Die einzelne Gemeinde muss somit insbesondere bei einer Minderheitsbeteiligung die Möglichkeit haben, sowohl auf die strategischen Ziele als auch auf die wichtigen Entscheidungen der beauftragten Einrichtung Einfluss zu nehmen und damit eine strukturelle und funktionelle Kontrolle ausüben. Es ist jedoch umgekehrt nicht erforderlich das jede einzelne Kommune ein individuelles Kontrollrecht besitzt, wenn mehrere Kommunen eine gemeinsame Einrichtung betreiben. Dennoch darf in diesem Fall der Mehrheitsbeteiligte nicht ausschließlich und alleine die Möglichkeit der Kontrolle innehaben. Festzuhalten ist daher, dass eine Kontrolle der einzelnen Kommune i.S. einer Vergaberechtsfreiheit dann nicht besteht, wenn diese keine Kontrollfunktion, sondern nur eine Kapitalbeteiligung innehat.

 

Ein rein formaler (Kapital-)Beitritt zu einer solchen Einrichtung oder dem gemeinsamen Leitungsorgan reicht daher nicht aus, um von einer “Kontrolle wie über die eigenen Dienststellen“ zu sprechen. Wie der EuGH in seiner Entscheidung ausführt, ist in diesem Sinne bereits das Coname-Urteil des EuGH vom 21. Juli 2005 zu verstehen.
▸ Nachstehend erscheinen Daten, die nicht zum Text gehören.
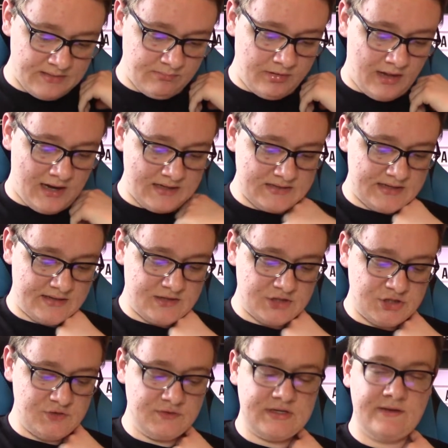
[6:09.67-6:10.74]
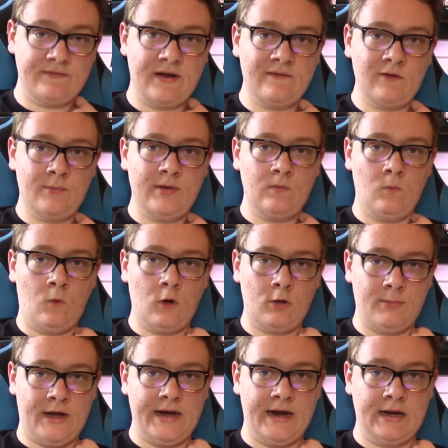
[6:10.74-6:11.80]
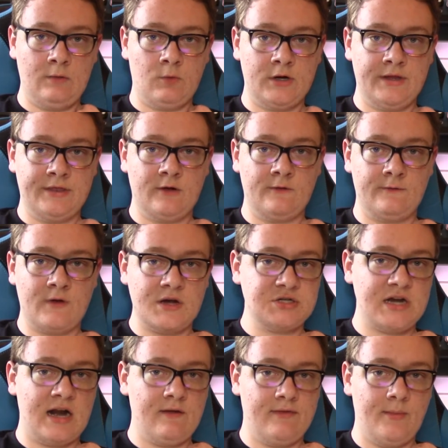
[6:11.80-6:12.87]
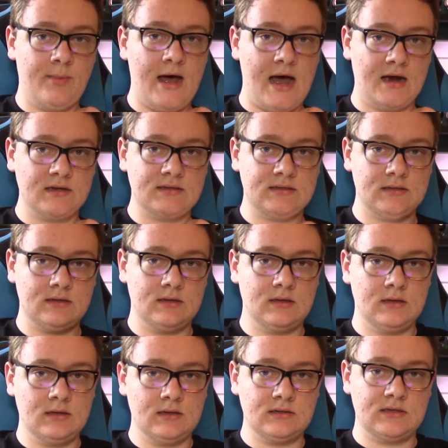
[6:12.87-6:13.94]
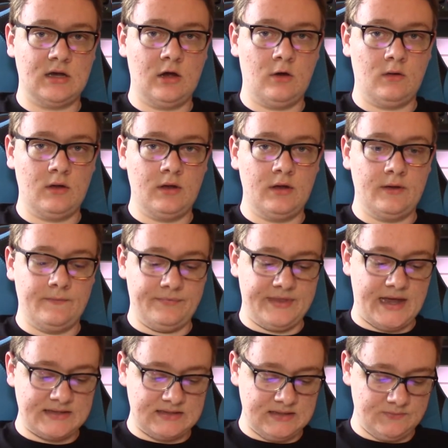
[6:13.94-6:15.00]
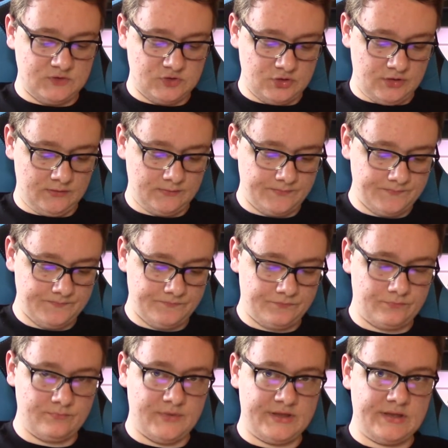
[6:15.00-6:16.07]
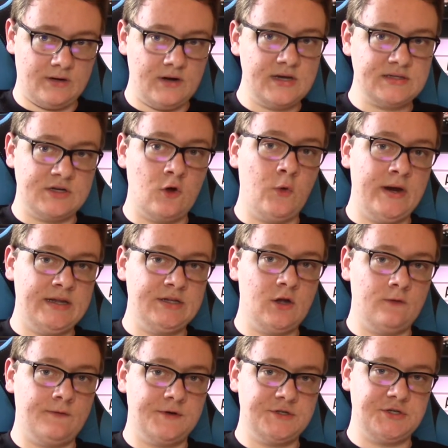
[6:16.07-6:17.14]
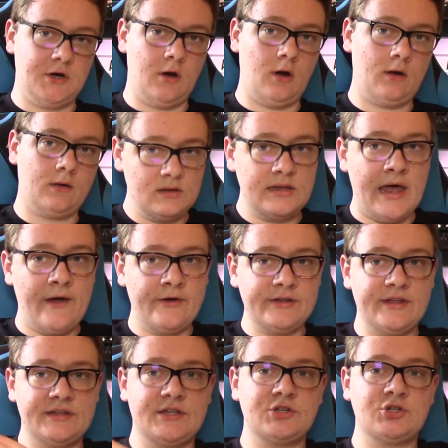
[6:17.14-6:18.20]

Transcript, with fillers: implies that the shoes have never been worn by anyone and they're fresh out of the box. So that seems true but there is no way to know for sure. Now I'd like to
Im Ergebnis liegt aber in diesem aktuellen EuGH-Urteil keine Änderung der bisherigen Rechtsprechung, sondern „nur“ eine Klarstellung.

 

Es ist den Städten und Gemeinden, die Leistungen mit anderen Kommunen in einer gemeinsamen Einrichtung durchführen wollen und ggf. nur mit Minderheit an dieser Einrichtung beteiligt sind, aber zur Sicherstellung einer nicht erforderlichen Ausschreibungspflicht anzuraten, über eine Kapitalbeteiligung hinaus auch eine Beteiligung an den Leitungsorganen dieser gemeinsamen Einrichtung i.S. einer gemeinsamen Kontrollbefugnis zu gewährleisten. Dies kann etwa dadurch erfolgen, dass Vertreter mit Stimmrecht dergestalt in die Leitungsorgane entsandt werden, dass diese ausreichend Einfluss auf die gemeinsam getragene Einrichtung ausüben können.